We spent most of our research time in chapter 3 this week. We developed 4 different notebooks.

Chapter3-Part1:

  • Answers the first easy set of questions at the back of chapter 3. We split out the meta labeling section into 3 other notebooks.
  • Apply CUSUM filter
  • Compute vertical barriers
  • Apply the triple barrier method (labeling)

Meta-Labels MNIST:

  • This notebook explores the idea of Meta-Labels using the MNIST data set.
  • This is because MNIST is a solved problem and we can use it to build an intuition behind what the model is doing.
  • We also read the 39 papers at in the bibliography section to filter down the core papers that we believe are the inspiration for meta-labels.
  • Conclusion: Meta-Labeling is a genius concept that can be applied to all types of primary models (including fundamental PMs).

Trend Following Question:

  • We apply a trend following strategy to act as a primary model and then fit a Random Forrest meta-labeling model.
  • Conclusion: Its great to see in this notebook that meta-labeling helped to improve the portfolio’s performance metrics by reducing the drawdown (-41.8% -> -20.8) and increasing the returns from -4.2% to a 4.2%!

Mean Reverting Question:

  • Apply a mean reverting strategy using Bollinger Bands.
  • The stand alone strategy works extremely well. Most likely on account of the better statistical properties of the dollar bars.
  • We observe that in case of Bollinger bands mean-reverting strategy, the meta-labeling process looses some upside (lower annualized return 44% v. 58%) but helps reduce the risk in the strategy compared to the primary model. The maximum drawdown falls from 24% to 12.3%.

mlfinlab Package Updates

We have implemented the standard bar types. Works on very large CSV files (25 Gigs and up), also runs rather fast so no long waiting periods. As soon as we are done with our write up for the project (end of next week) then we will add the code for chapter 3. It takes a while on account of all the unit tests we need to create. 100% code coverage takes time.

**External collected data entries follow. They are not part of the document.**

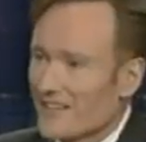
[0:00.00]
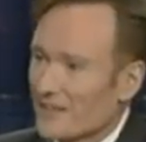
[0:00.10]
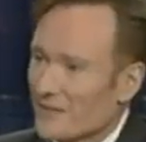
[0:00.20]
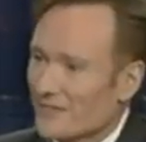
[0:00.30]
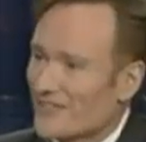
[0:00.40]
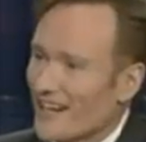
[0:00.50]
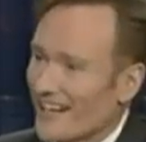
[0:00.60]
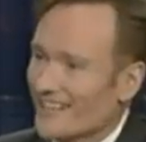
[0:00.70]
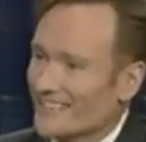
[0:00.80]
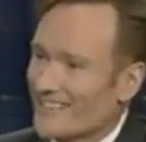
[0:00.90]
that we've
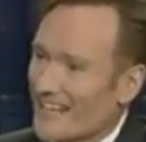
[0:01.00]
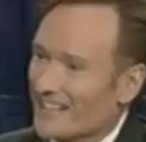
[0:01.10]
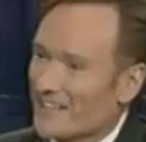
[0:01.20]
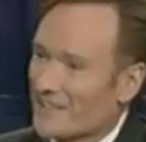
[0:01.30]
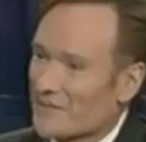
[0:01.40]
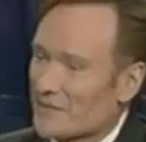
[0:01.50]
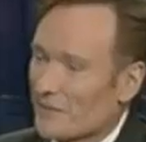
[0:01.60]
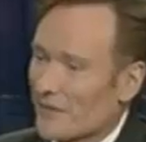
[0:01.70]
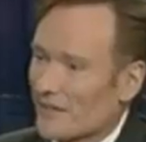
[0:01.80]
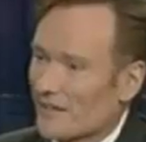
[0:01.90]
done in 10 years
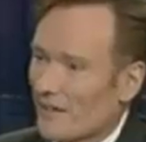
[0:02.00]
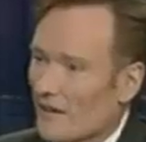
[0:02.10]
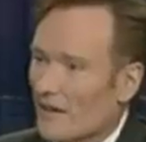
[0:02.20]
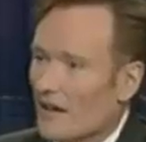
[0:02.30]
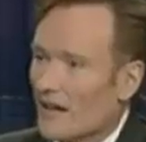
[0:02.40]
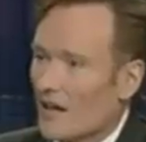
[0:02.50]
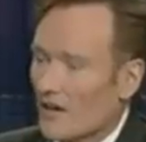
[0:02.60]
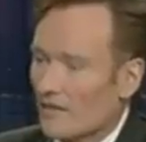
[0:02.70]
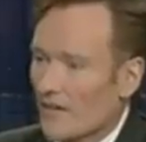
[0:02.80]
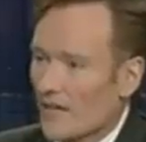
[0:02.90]
of being
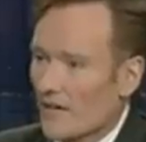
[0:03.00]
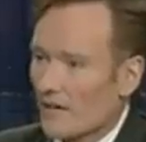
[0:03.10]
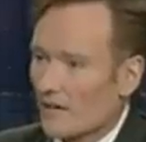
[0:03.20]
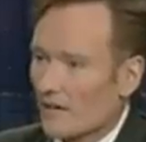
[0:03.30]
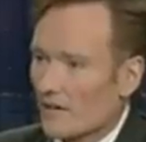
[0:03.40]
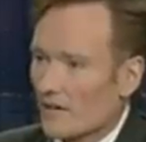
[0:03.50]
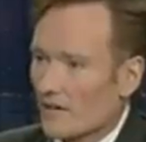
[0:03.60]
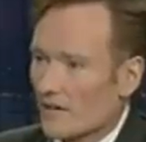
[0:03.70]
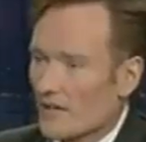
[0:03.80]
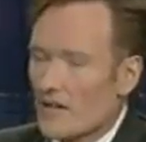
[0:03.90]
on the
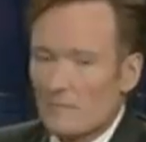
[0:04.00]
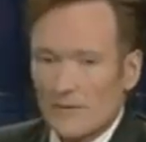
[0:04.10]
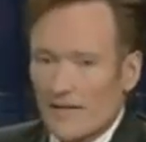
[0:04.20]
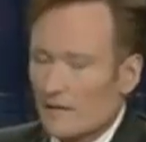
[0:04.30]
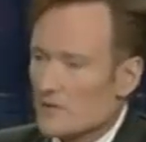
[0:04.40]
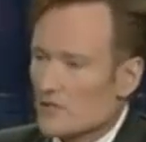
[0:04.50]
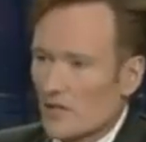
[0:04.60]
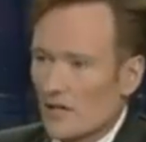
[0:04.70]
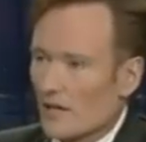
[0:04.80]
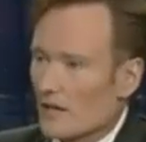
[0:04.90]
air. But yeah, it was
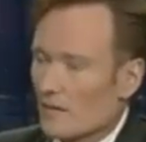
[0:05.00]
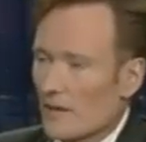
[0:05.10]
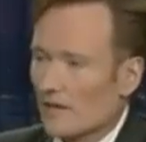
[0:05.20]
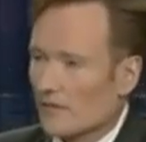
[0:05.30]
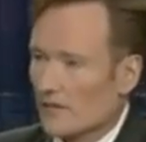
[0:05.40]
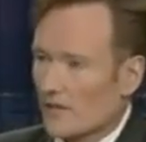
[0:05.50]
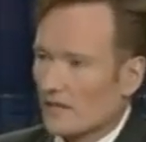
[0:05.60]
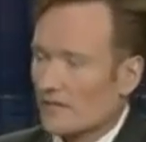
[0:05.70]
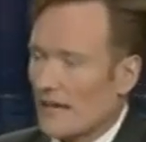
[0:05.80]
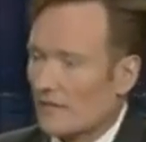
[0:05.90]
amazing
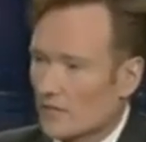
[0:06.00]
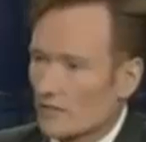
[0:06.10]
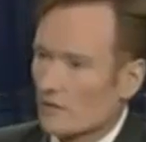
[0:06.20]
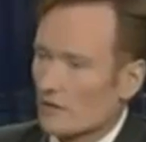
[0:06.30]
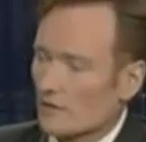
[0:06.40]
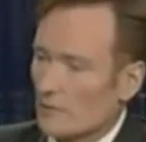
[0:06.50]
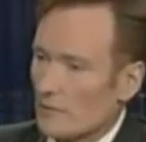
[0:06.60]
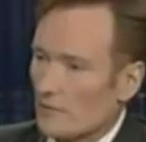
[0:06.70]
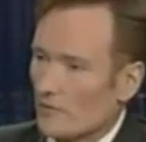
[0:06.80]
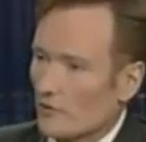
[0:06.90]
to have a girl, and
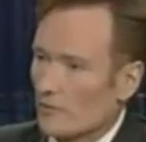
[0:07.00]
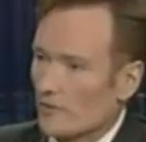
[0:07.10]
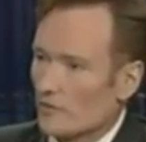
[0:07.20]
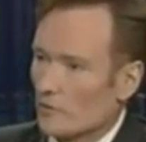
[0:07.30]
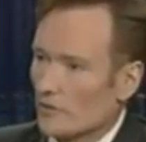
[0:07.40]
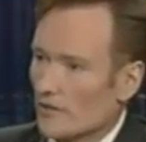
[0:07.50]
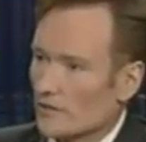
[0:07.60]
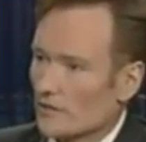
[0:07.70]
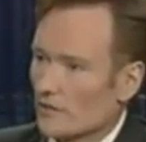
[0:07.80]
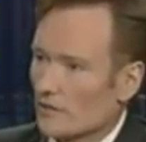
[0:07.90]
people have told me it's cool to
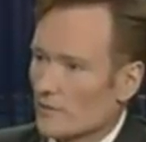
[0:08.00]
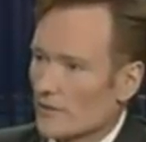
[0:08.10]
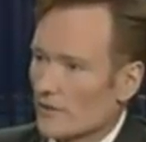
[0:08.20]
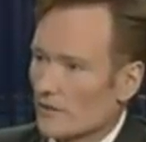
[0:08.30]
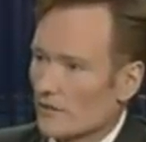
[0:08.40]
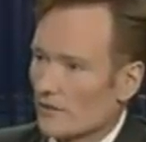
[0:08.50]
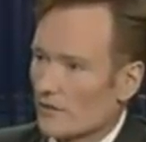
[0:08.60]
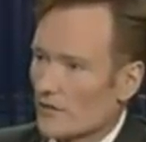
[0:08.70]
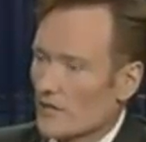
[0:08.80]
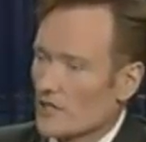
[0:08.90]
have a girl
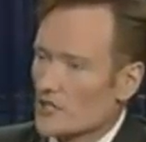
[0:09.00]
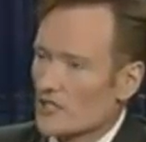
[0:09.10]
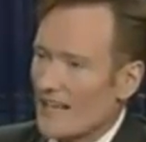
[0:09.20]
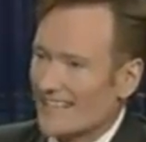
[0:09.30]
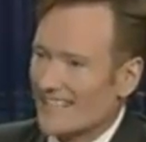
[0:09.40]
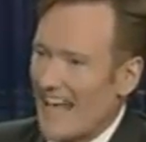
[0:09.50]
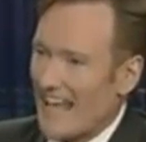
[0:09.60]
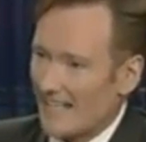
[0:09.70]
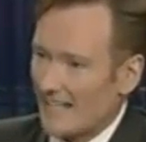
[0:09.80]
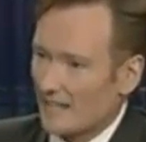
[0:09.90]
because she likes
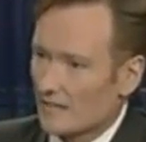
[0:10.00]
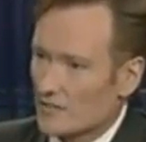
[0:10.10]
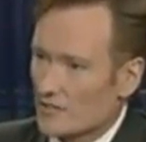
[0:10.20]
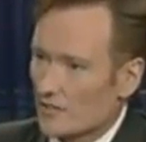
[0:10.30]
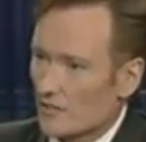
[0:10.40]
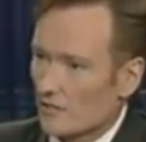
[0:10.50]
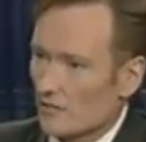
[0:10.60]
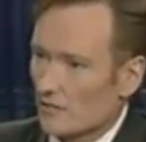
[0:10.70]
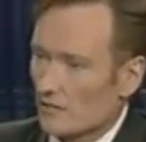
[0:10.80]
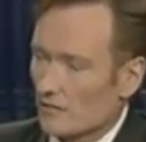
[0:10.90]
daddy. She's
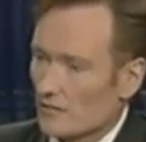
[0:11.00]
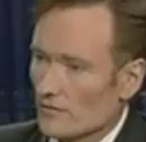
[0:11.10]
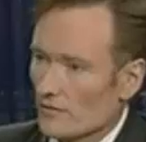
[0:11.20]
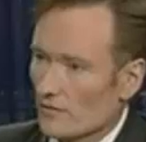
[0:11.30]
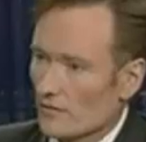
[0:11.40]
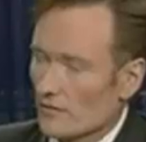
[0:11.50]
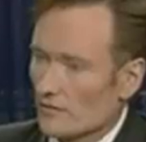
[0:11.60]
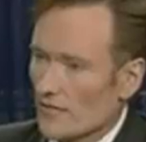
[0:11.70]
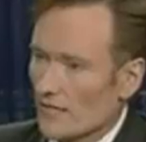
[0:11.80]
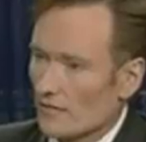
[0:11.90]
gonna think
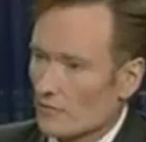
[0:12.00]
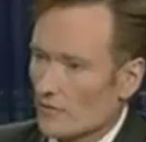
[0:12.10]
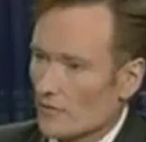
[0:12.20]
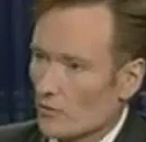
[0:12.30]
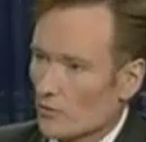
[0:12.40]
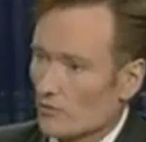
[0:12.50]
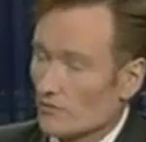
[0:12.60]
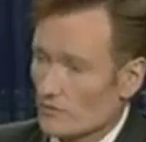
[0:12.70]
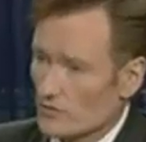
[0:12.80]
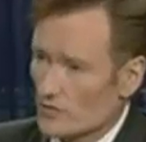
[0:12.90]
her daddy's really cool
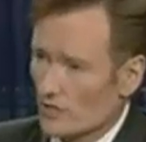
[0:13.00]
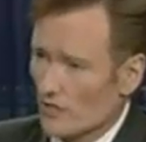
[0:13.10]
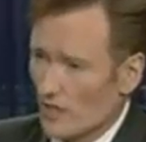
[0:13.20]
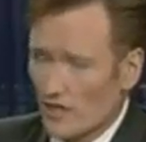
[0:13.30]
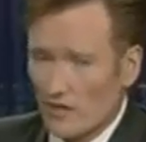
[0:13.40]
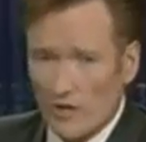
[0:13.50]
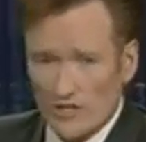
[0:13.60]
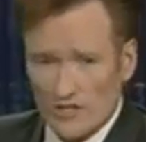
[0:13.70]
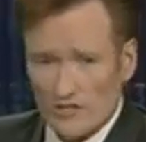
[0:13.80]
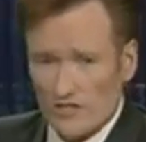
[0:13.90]
until she
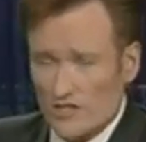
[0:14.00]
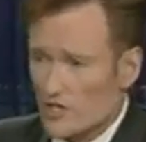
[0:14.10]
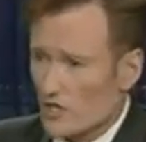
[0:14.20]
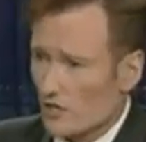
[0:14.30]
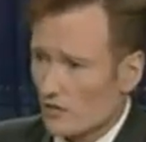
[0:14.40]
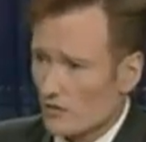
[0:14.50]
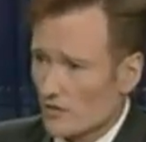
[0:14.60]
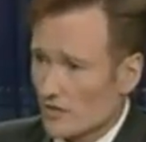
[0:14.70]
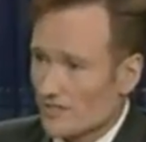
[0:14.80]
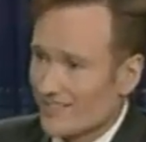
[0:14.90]
watches this show, and then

We did however add quite a few read me files, a rules of conduct, templates for raising issues, contributing guidelines. Our hope is that this makes it easier for early adopters to create issues. We do have a public agile board so everyone can see what we are working on.

Community Feedback

We have been following the principals of the Lean Startup to see which parts of the project most interests the community. The feedback we have had is amazing and we would like to thank everyone who reached out to us with contributions and guidance.

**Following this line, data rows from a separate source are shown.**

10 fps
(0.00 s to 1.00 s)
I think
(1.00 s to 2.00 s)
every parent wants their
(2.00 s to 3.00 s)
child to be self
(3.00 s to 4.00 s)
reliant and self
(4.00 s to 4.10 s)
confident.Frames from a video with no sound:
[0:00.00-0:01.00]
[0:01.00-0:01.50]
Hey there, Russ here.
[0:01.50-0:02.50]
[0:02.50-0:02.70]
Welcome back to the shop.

Interestingly most of our feedback was from the Quant / Computer Science communities. We got a very low response from traditional channels such as those associated with discretionary portfolio managers.

Last but not least we have the performance metrics on our Github group:

It’s clear from the image above that the majority want us to work further on developing the package. So that is where we will be spending our time. I do though expect to see a rise in the research repo now that it contains sample data.

That’s all the news we have for now! Got to get back to writing the report.